Input for this task:
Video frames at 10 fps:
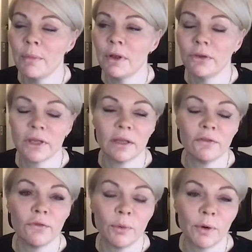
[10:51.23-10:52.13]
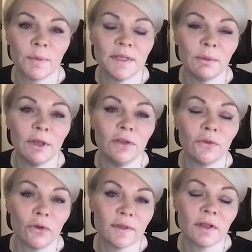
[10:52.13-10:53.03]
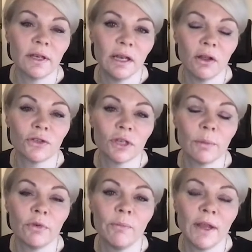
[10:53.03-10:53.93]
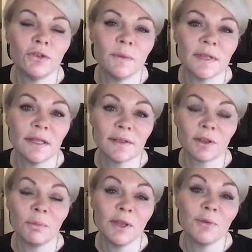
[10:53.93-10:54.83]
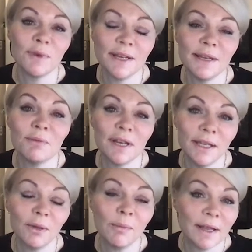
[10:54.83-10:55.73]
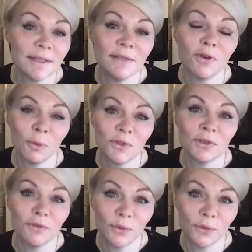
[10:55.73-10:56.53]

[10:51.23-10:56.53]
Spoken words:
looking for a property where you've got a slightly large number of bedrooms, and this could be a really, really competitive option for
* * *
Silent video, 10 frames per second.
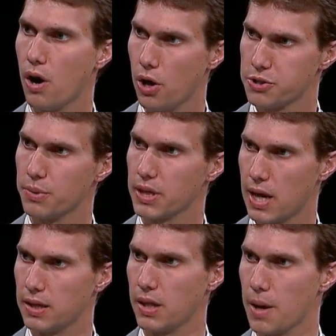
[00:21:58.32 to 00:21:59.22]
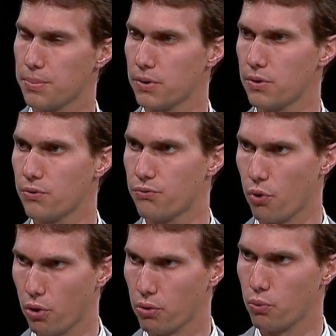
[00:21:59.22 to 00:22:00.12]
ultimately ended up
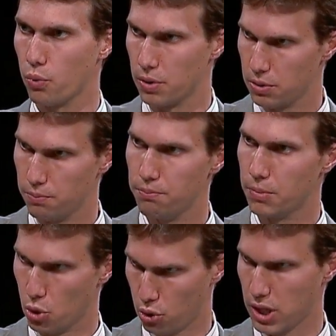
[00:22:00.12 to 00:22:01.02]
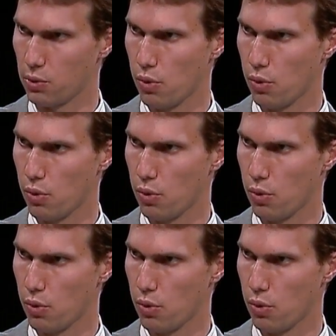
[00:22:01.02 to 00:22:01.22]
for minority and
* * *
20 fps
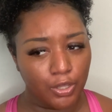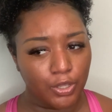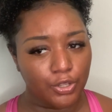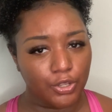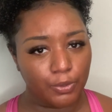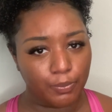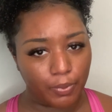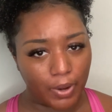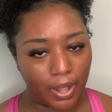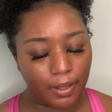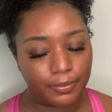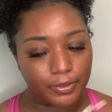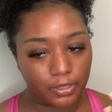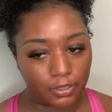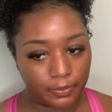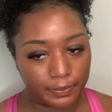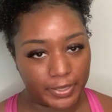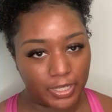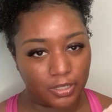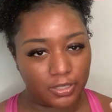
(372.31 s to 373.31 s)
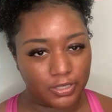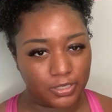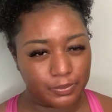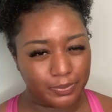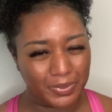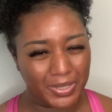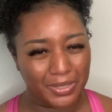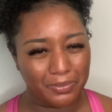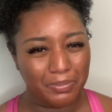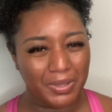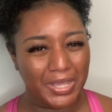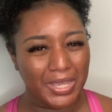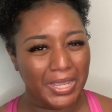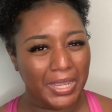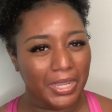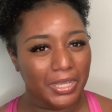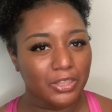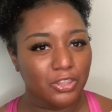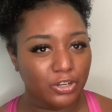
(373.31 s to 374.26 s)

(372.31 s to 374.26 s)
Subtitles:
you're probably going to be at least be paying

Brief: Go back to the listing above and reproduce, exactly, the stretch from the line bearing "Video frames at" through the line bearing "[10:51.23-10:56.53]", without its pictures.

Answer to this exercise:
Video frames at 10 fps:
[10:51.23-10:52.13]
[10:52.13-10:53.03]
[10:53.03-10:53.93]
[10:53.93-10:54.83]
[10:54.83-10:55.73]
[10:55.73-10:56.53]

[10:51.23-10:56.53]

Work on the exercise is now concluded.